Dal punto di vista dei contenuti, i temi in discussione erano educazione, salute, corruzione, trasparenza. Ma, più che le proposte, ciò che è rimasto in mente sono le accuse personali incrociate di disonestà, negligenza e opacità che le due candidate si sono rivolte.
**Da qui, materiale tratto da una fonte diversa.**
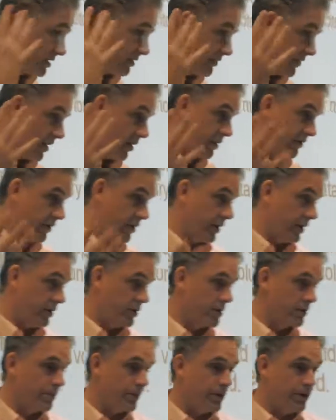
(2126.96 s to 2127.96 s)
It's a very, very
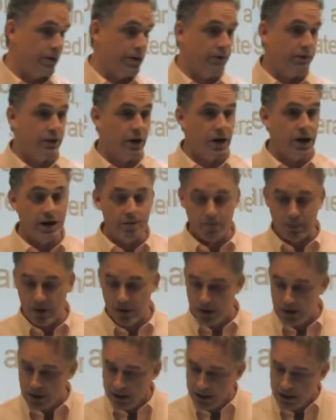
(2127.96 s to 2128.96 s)
long period of time.
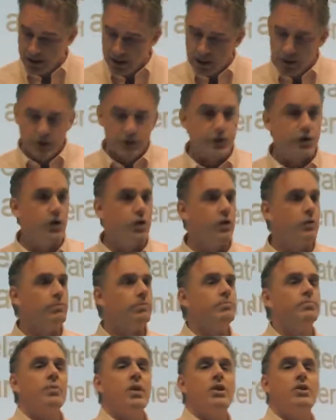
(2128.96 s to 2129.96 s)

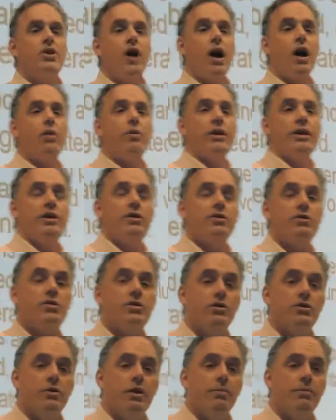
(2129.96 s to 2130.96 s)
So Darwin
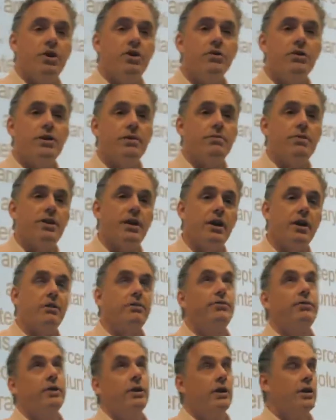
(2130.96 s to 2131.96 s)
used to amuse
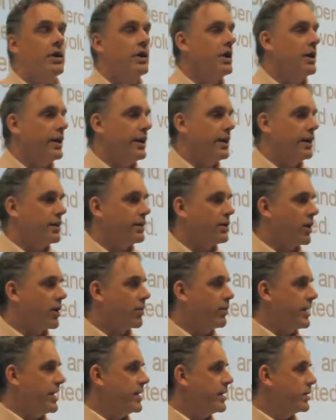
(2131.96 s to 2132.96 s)
himself in a
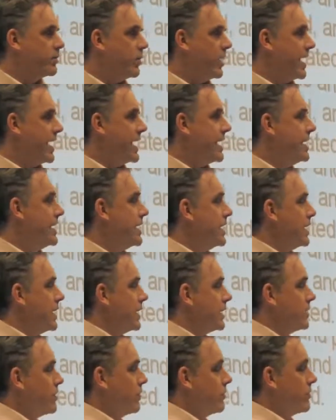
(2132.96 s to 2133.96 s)
Darwinian way.
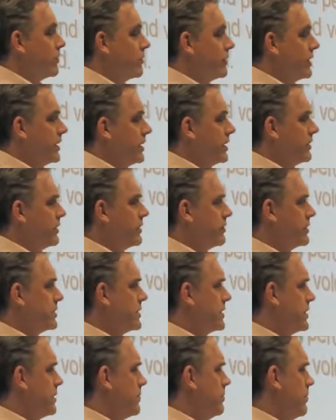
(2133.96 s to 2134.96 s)
He'd go to there
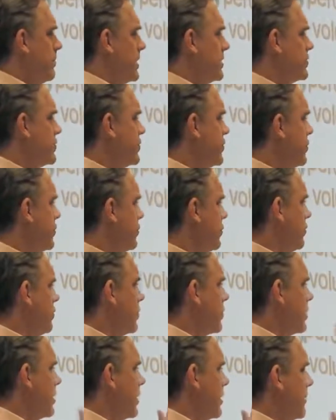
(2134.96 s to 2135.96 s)
was a zoo
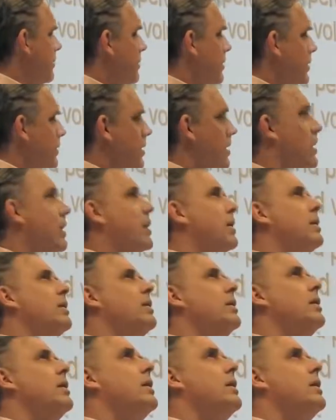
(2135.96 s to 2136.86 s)
or a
Xóchitl Gálvez ha imputato a Claudia Sheinbaum di avere responsabilità nel crollo della scuola Rébsamendel 2017 (ventisei vittime, di cui diciannove bambini), nel collasso della linea 12 della metro (ventisette morti e ottanta feriti), rinfacciandole anche la sua politica di fronte alla pandemia (“negligenza criminale”), e di coprire la corruzione di diversi personaggi di Morena, tra cui i figli del presidente, e infine (quasi sussurrando) il fatto che i suoi familiari nasconderebbero fortune nei paradisi fiscali panamensi.
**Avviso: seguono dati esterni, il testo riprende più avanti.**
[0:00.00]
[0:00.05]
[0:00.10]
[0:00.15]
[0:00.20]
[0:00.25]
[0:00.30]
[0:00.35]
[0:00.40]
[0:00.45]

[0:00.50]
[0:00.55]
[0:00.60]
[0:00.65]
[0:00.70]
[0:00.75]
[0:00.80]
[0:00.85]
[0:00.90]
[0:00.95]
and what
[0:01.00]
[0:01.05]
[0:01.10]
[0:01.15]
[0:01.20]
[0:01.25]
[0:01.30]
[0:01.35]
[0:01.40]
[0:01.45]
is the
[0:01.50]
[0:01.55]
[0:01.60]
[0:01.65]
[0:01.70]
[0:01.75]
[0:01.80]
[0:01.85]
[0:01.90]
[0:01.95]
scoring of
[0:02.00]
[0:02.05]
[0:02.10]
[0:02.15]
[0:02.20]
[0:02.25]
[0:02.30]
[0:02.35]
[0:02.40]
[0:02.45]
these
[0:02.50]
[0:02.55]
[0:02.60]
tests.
Di fronte all’impassibilità della rivale, Xóchitl ha sbottato: “Sei una donna fredda, senza cuore, una dama di ghiaccio!”. A sua volta, Claudia ha ribattuto dicendo a Xóchitl di essere una “bugiarda” che “lucra sul dolore delle vittime”. Per sostenere le sue affermazioni, ha esibito un cartello (leggibile solo nella sua riproduzione sui giornali) in cui si affermava che la candidata del Prian (ovvero Pri+Pan, l’alleanza dei partiti tradizionali) aveva promesso di donare il suo lussuoso appartamento al Collegio salesiano, e invece lo avrebbe venduto per una cifra milionaria. Infine, ha sostenuto che Xóchitl ometterebbe le dichiarazioni patrimoniali di una delle sue imprese, e vivrebbe in una casa acquistata dal Cartello immobiliare (un gruppo noto per ottenere permessi e costruire in maniera fraudolenta a Città del Messico). Accuse sanguinose, impossibili da smentire in uno spazio televisivo, che minano la credibilità del concetto stesso di dibattito (se tutti accusano tutti di mentire su cosa si dibatte?), piuttosto che la/il candidata/o a cui vengono rivolte.
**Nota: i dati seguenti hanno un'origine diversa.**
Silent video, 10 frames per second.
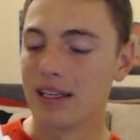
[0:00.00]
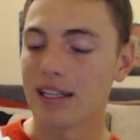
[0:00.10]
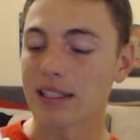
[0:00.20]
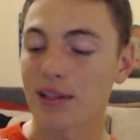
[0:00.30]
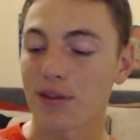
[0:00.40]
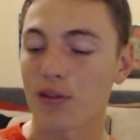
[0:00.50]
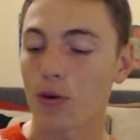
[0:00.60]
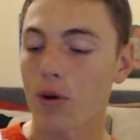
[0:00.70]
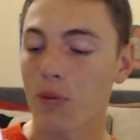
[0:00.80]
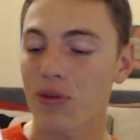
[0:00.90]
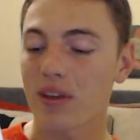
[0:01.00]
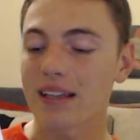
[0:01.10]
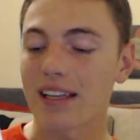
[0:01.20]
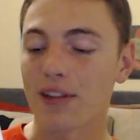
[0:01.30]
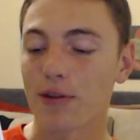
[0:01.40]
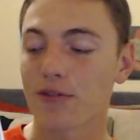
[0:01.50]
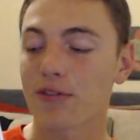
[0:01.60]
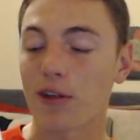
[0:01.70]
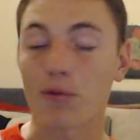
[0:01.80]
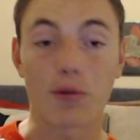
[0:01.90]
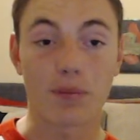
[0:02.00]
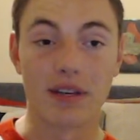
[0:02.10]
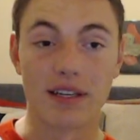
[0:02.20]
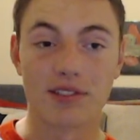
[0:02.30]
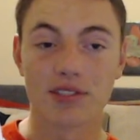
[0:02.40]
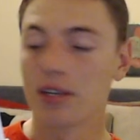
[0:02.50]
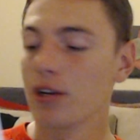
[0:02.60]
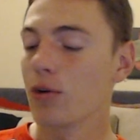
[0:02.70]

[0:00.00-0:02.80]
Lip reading: It lists their website and their Facebook page.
Il finale involontariamente satirico ha dato il colpo decisivo alla credibilità generale: Xóchitl Gálvez, nell’appello conclusivo alla nazione, ha estratto da sotto il tavolo, invece che il solito cartello illeggibile, la bandiera del Messico mostrandola, con una mano sul cuore, di fronte alle telecamere. Lo spettatore si è quindi sentito trasferito in una sorta di twilight zone, in cui l’assurdo diventava reale e il reale assurdo. Così il classico elefante nella stanza non veniva neppure notato, cioè la violenza politica. Due giorni prima del dibattito, il sindaco di Churumuco, Guillermo Torres Rojas, e Gisela Gaytan, candidata sindaca a Celaya, entrambi esponenti di Morena, erano stati ammazzati. Il progetto Votar entre balas (“votare tra le pallottole”) dell’organizzazione Data Cívica ha contabilizzato che – dal percorso elettorale del 2018 a oggi – ci sono stati centotredici familiari di politici colpiti, di cui ottantotto assassinati. Il Laboratorio Electoral ha documentato cinquanta omicidi legati alle elezioni in corso. La commistione molto ramificata, complessa e spesso difficile da comprendere, tra economie legali, illegali e istituzioni, fa sì che lo scontro politico sia attraversato da quello criminale. Verrebbe dunque da dire, parafrasando il noto detto di Ennio Flaiano, che la situazione in Messico è tragica, ma il dibattito politico non è serio.